Personne n'a oublié les images des nations se disputant gants, masques et blouses stériles jusque sur les tarmacs des aéroports au début de la pandémie de Covid-19. Elles ont eu le mérite de susciter une prise de conscience de l'addiction excessive de l'Europe aux importations asiatiques chez un certain nombre d'acteurs.

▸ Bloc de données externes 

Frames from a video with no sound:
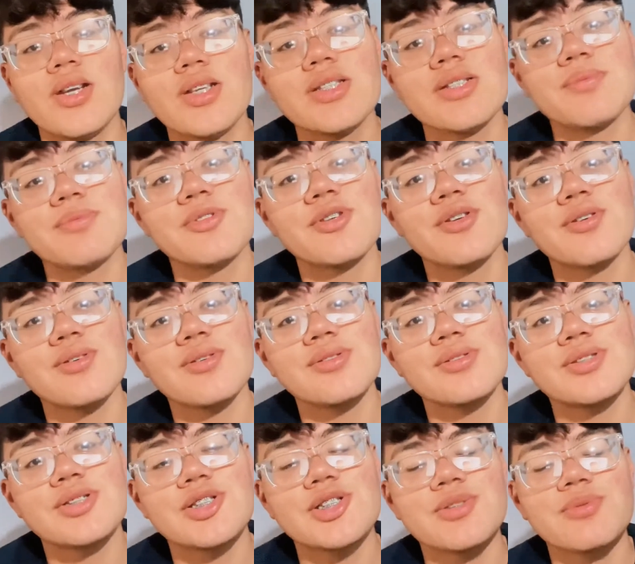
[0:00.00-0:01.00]
is up,
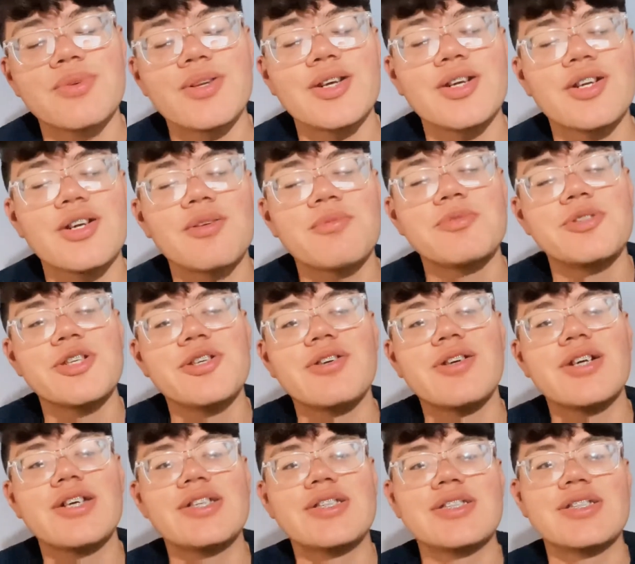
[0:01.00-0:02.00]
turtles? Just wanted to update you
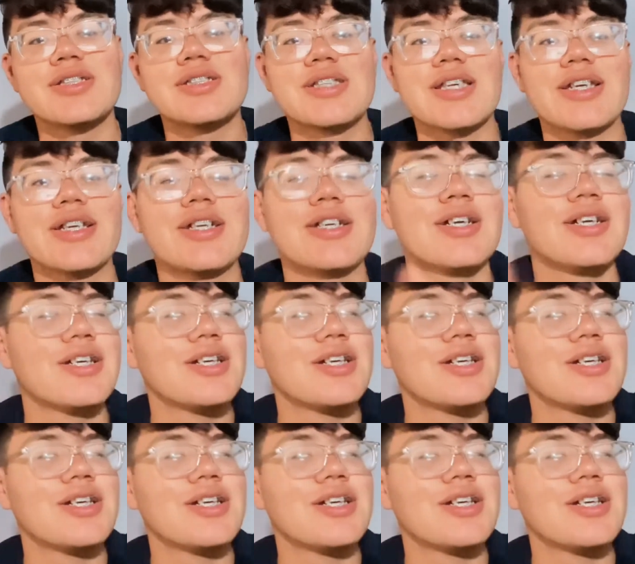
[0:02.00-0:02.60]
guys. It's like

En témoigne le projet de relocalisation porté par le groupe normand Didactic : un des principaux fournisseurs français de dispositifs médicaux à usage unique (gants d'examen, désinfectants, écouvillons, accessoires de perfusion et d'injection...) dont le chiffre d'affaires a doublé l'an dernier pour dépasser les 100 millions d'euros sous l'effet d'un afflux de commandes.
Souveraineté sanitaire
Jusqu'ici concepteur et distributeur, la société (75 salariés) va désormais fabriquer en propre une partie des dispositifs dits « d'abord parentéral » qu'elle importait de Chine à raison de 25 millions d'unités par an. Associée au plasturgiste normand Tag spécialisé dans le moulage par injection, elle investit 10 millions d'euros dans la construction d'une usine à Etainhus, près du Havre avec le soutien de France Relance. A la clef, le recrutement d'une quarantaine de nouveaux collaborateurs. Une question de souveraineté sanitaire pour Frédéric Viguie, son président.
« La crise Covid a été un élément déclencheur de cette transformation majeure pour nous. Elle a mis en évidence la nécessité de sécuriser l'approvisionnement de ces produits critiques qui sont utilisés quotidiennement par les soignants ».
L'intéressé veut croire que les esprits sont mûrs pour ce changement de paradigme. « 60 % de notre chiffre d'affaires est réalisé auprès d'hôpitaux publics via des groupements et on sent chez eux la volonté d'aller vers des achats avec une empreinte RSE plus forte dès lors que l'augmentation de coût est acceptable », constate t-il.
Reste toutefois à passer la barrière des appels d'offres dans lesquels le critère de la proximité n'a pas droit de cité. En réponse, Didactic va réaliser des bilans carbone « très poussés » de ses produits. « L'idée est d'objectiver les éléments qui permettront de faire la différence entre un produit fabriqué en Normandie et un autre fabriqué en Asie ».
Le projet havrais vient après le rachat par le groupe de l'entreprise canadienne Hygie, spécialisée dans les produits d'hygiène destinés aux patients dépendants, qui elle aussi dispose de son propre outil industriel. Cette acquisition devrait permettre à Didactic, qui est passé l'an dernier sous le contrôle du FCDE, le fonds d'investissement institutionnel français, de s'ouvrir les portes du marché américain, l'un des rares dans lesquels il n'est pas présent.